In another development, Jamaran news website quoted Muslim scholar Ayatollah Yadollah Douzdouzani Tabrizi as having said in reference to the land grab by Tehran Friday Prayer Imam Kazem Sedighi who apologized to Khamenei for his wrongdoing: "We cannot make such mistakes and simply apologize to make it up to others."

He reminded that whatever clerics do or say is done or said in the name of Islam. He warned that taking one wrong step by a cleric will go a long way to discredit Islam. The ayatollah said this as part of peaching to his pupils at his ethics class at the seminary.

Elsewhere, in a letter to Judiciary Chief Gholamhossein Mohseni Ejei, the centrist Ntional Development Party, asked him why he is silent in the face of organized violations of the law. According to the letter: "The re-emergence of the ‘morality police’ in the streets simultaneously with the missile attack on Israel means taking advantage of an international issue to further a domestic factional matter."

The party told Ejei: "You have deeply hurt the sentiments of our nation by equating adherence to compulsory hijab with chastity, and by urging the police to treat Iranian women who defy compulsory hijab as if they were dealing with enemy agents."

The letter further stated that "It is a shame that while the country is facing its worst economic crisis in 45 years and it is at war with Israel, authorities have assigned the police force to confront the women. What makes you think that it is part of your responsibilities to harass people's wives and daughters in the streets?"

Khabar Online published a statement by Ahmad Abdollahi, a cleric at the "Promotion of Virtues and Prohibition of Vice Headquarters as saying that: "Some 2,000 women who have been arrested for hijab, have said in interviews with officials that the introduction of the morality police has had no positive impact on the way Iranian women dress."

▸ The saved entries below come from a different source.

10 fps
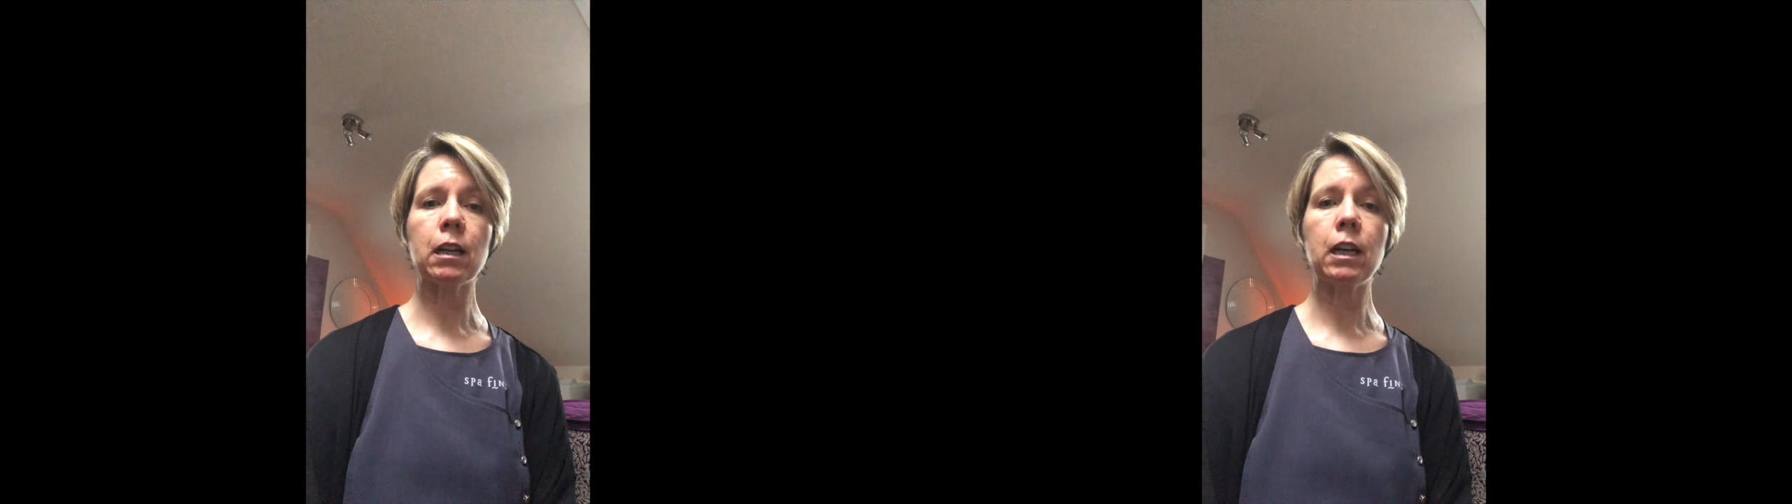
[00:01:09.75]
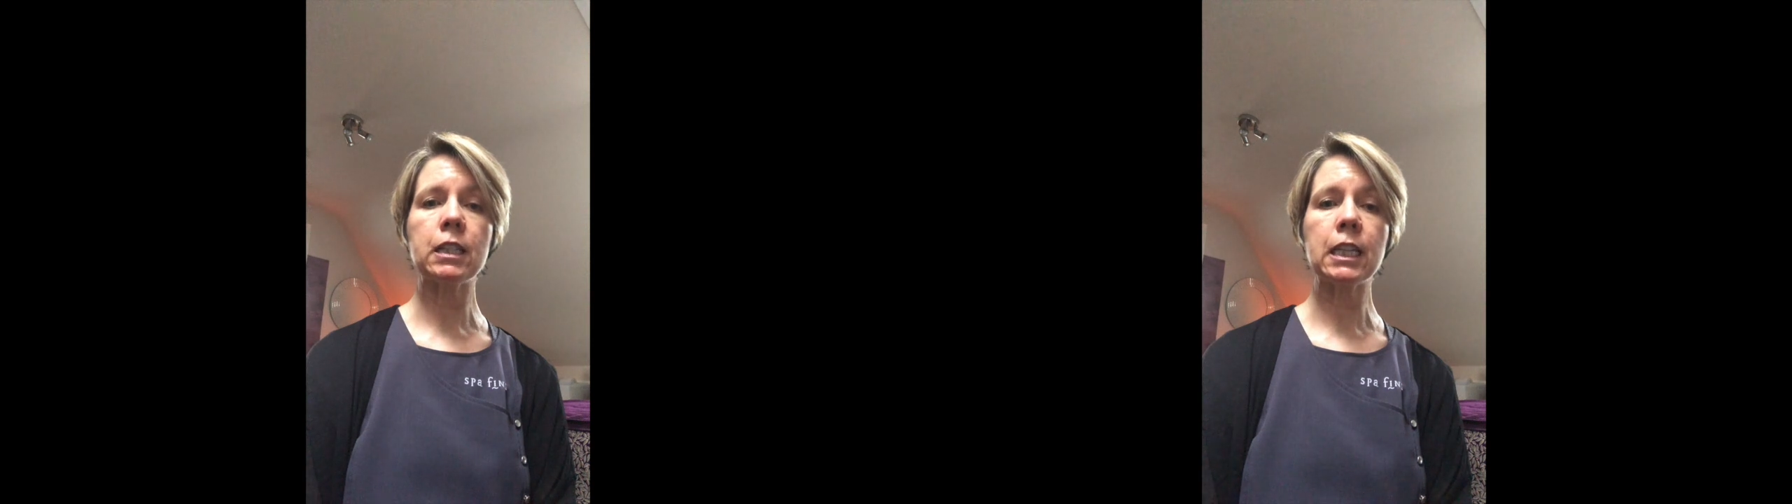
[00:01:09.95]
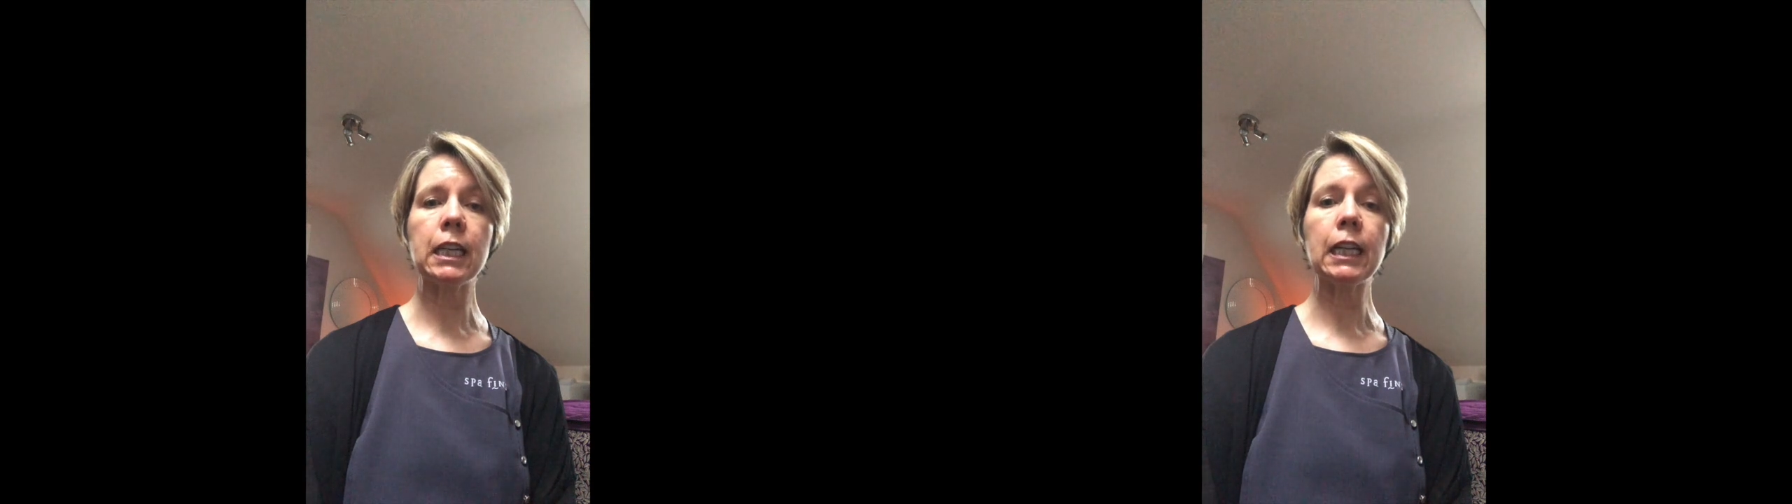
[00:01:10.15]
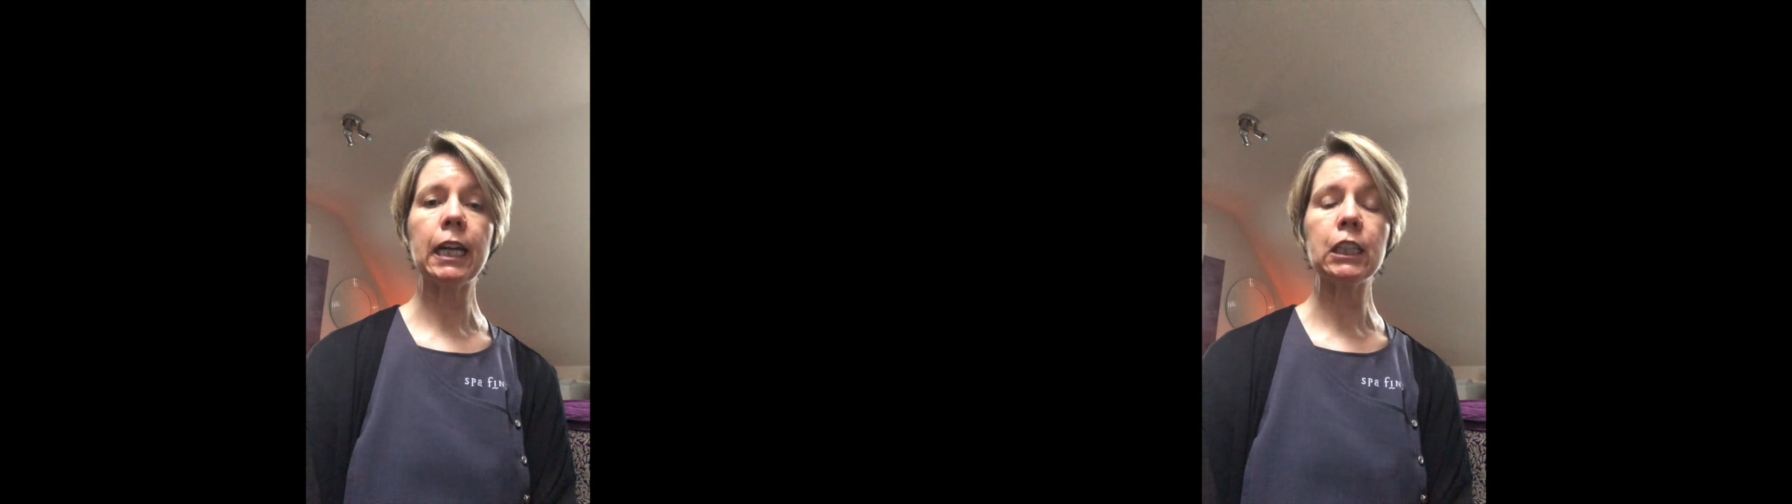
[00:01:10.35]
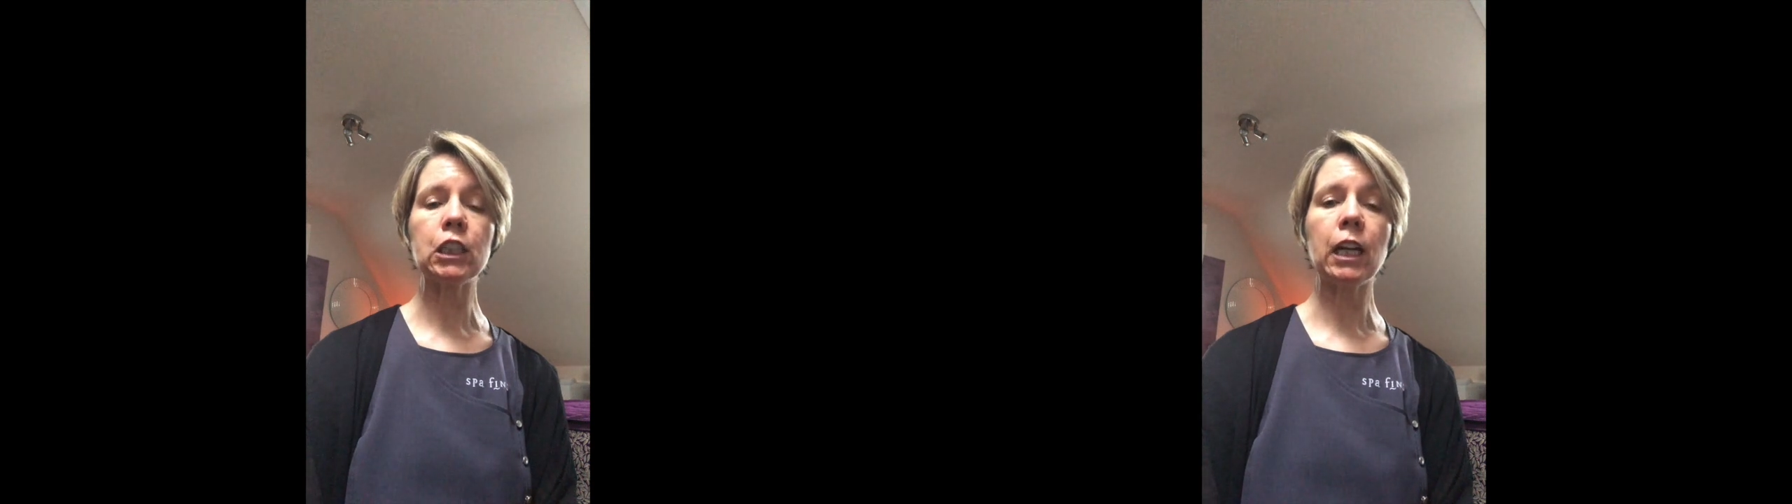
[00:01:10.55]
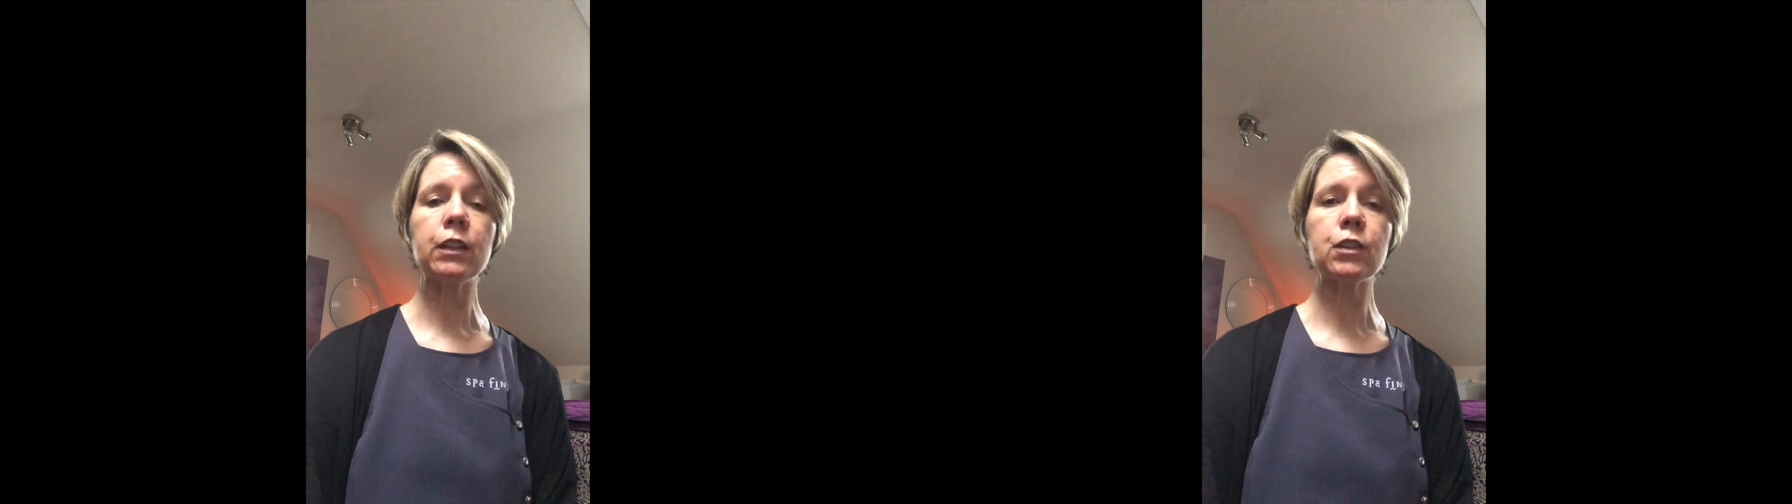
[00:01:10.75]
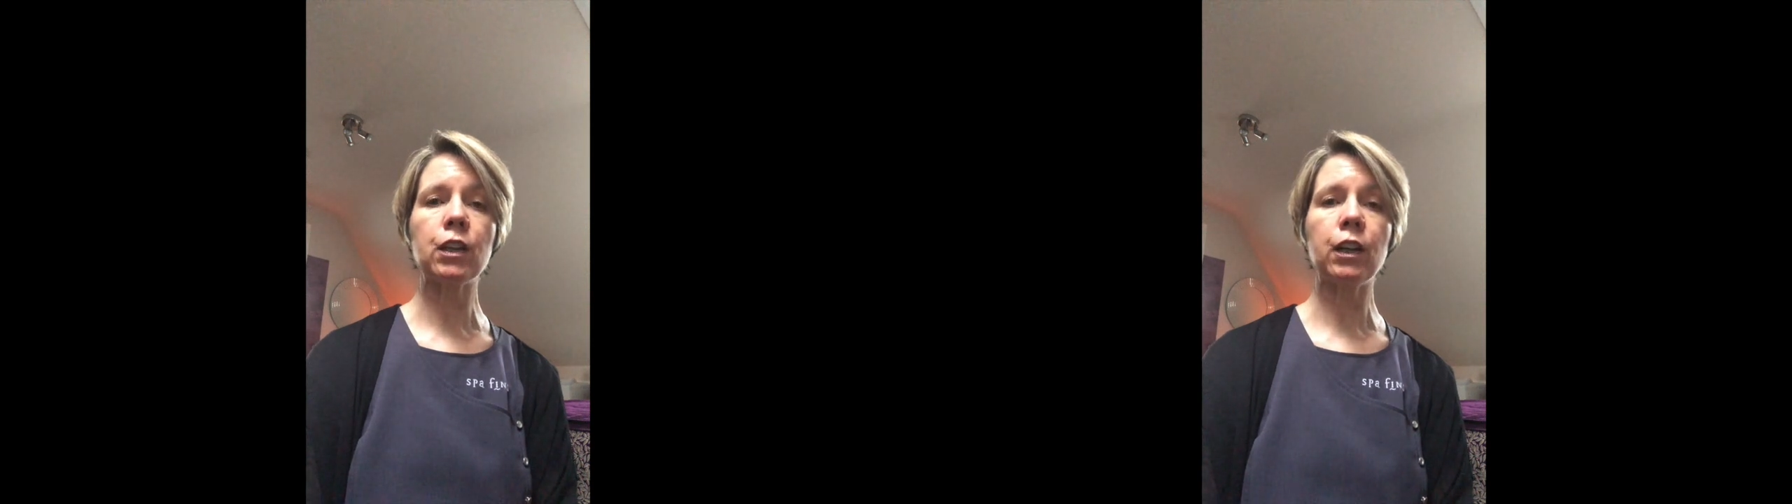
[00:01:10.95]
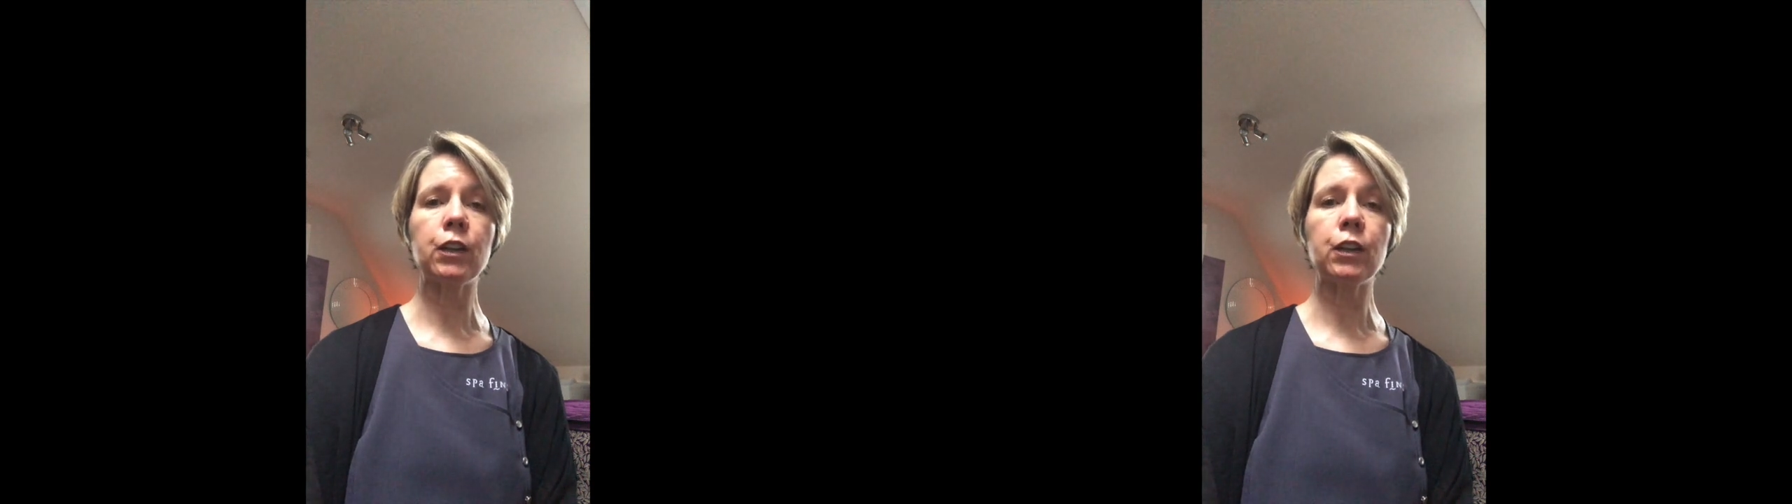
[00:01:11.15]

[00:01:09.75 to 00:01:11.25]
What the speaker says: a teenager to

Along the same lines, Ayatollah Mostafa Dousti Zanjani pointed out that "The people are against the government's order to enforce compulsory hijab," adding that this has been counterproductive. The Friday Prayers Imam of Gorgan Kazem Nourmofidi also said that "In the same way that the government failed to force Iranian women to remove their headscarves in the 1930s, it is impossible to force Iranian women today to wear headscarves."